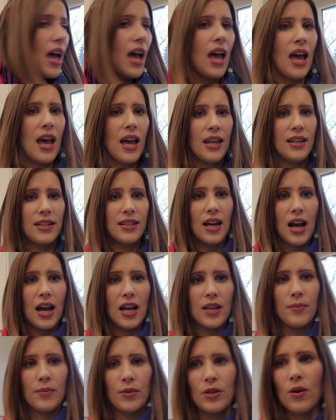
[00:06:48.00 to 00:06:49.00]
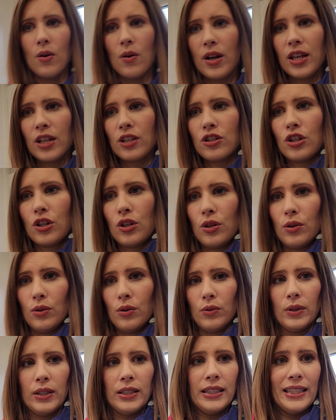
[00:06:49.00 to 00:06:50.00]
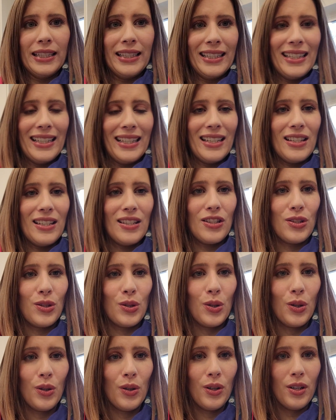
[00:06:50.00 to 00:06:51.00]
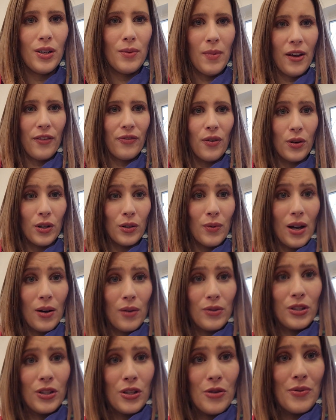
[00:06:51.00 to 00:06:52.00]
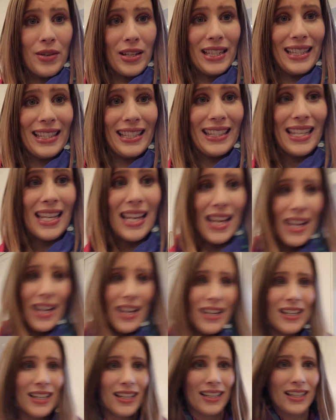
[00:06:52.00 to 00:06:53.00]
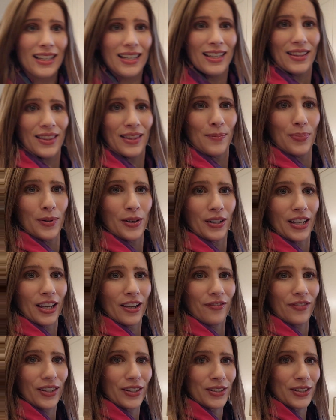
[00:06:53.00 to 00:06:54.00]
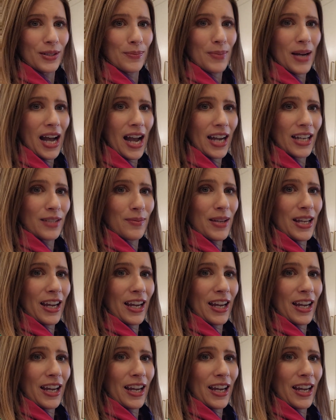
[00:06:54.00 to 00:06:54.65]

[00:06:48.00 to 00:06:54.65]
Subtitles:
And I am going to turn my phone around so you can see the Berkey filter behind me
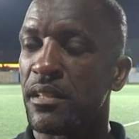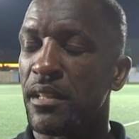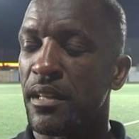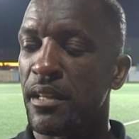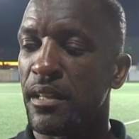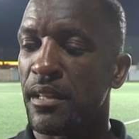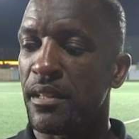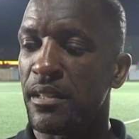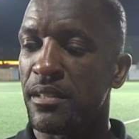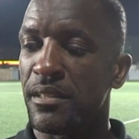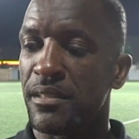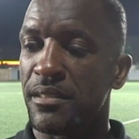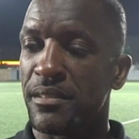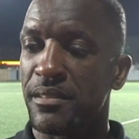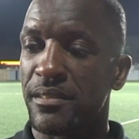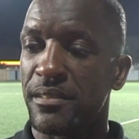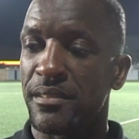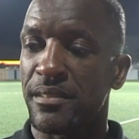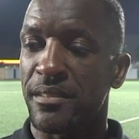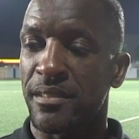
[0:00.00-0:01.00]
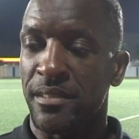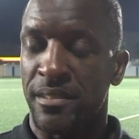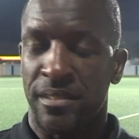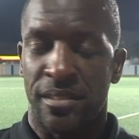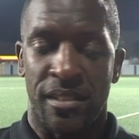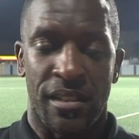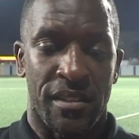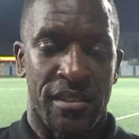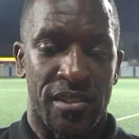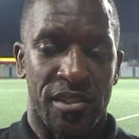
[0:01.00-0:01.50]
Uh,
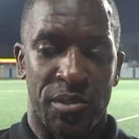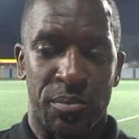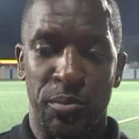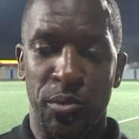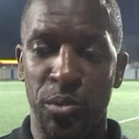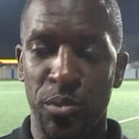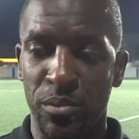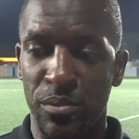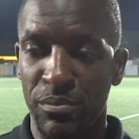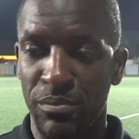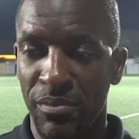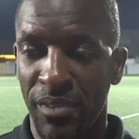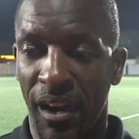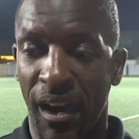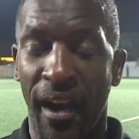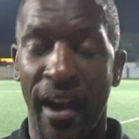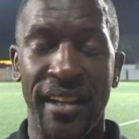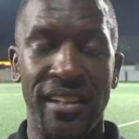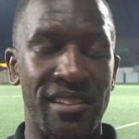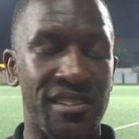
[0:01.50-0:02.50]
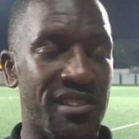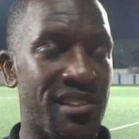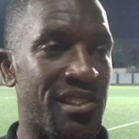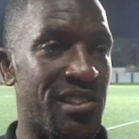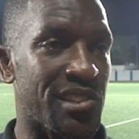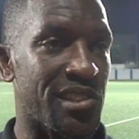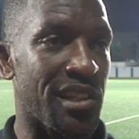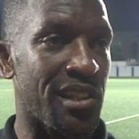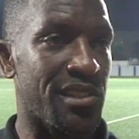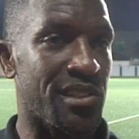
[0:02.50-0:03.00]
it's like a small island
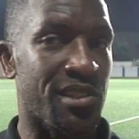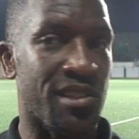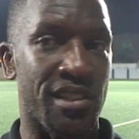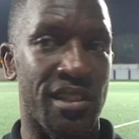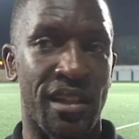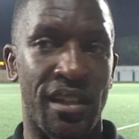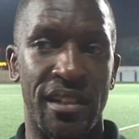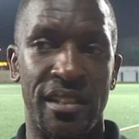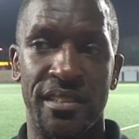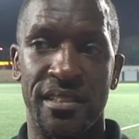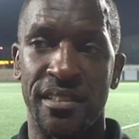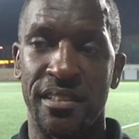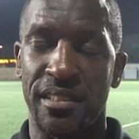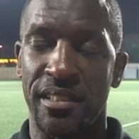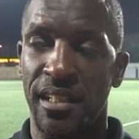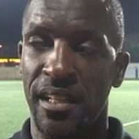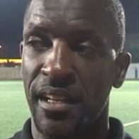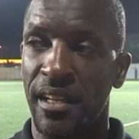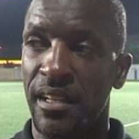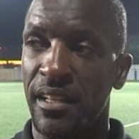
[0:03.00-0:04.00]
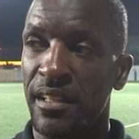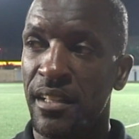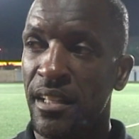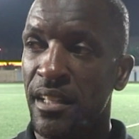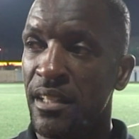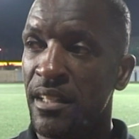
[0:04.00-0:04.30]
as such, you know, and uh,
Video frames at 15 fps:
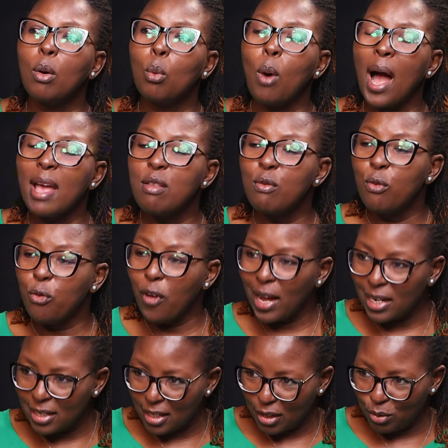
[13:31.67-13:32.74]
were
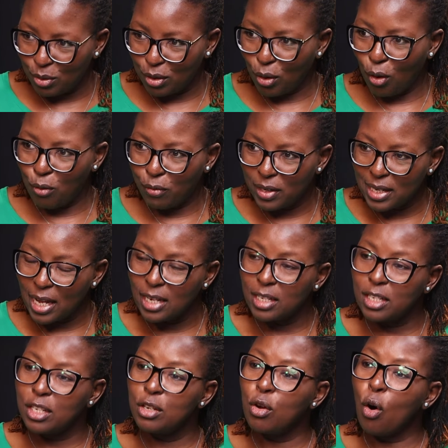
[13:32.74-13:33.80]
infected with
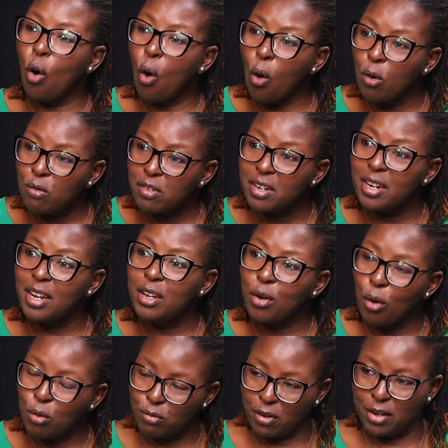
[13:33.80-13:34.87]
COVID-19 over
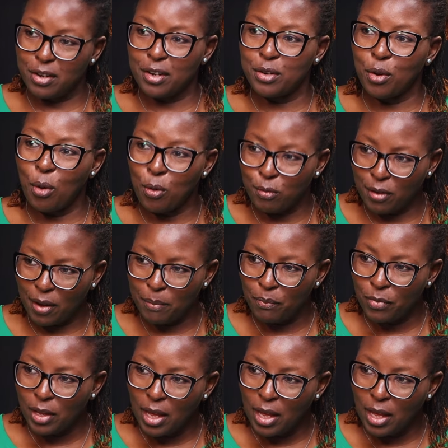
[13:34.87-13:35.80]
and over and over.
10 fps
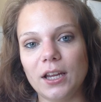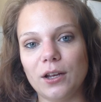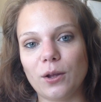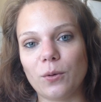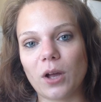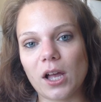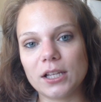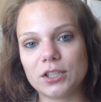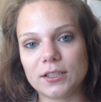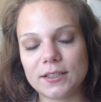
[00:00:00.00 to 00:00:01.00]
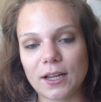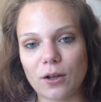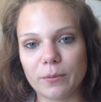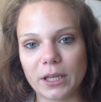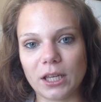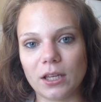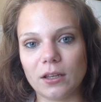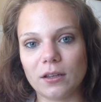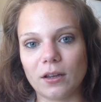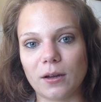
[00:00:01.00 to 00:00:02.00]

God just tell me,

§ Assigned task: Set down only the lines running from the line with "[13:31.67-13:32.74]" to the end of the entries, inclusive; omit every picture.

§ Problem solution:
[13:31.67-13:32.74]
were
[13:32.74-13:33.80]
infected with
[13:33.80-13:34.87]
COVID-19 over
[13:34.87-13:35.80]
and over and over.
10 fps
[00:00:00.00 to 00:00:01.00]
[00:00:01.00 to 00:00:02.00]

God just tell me,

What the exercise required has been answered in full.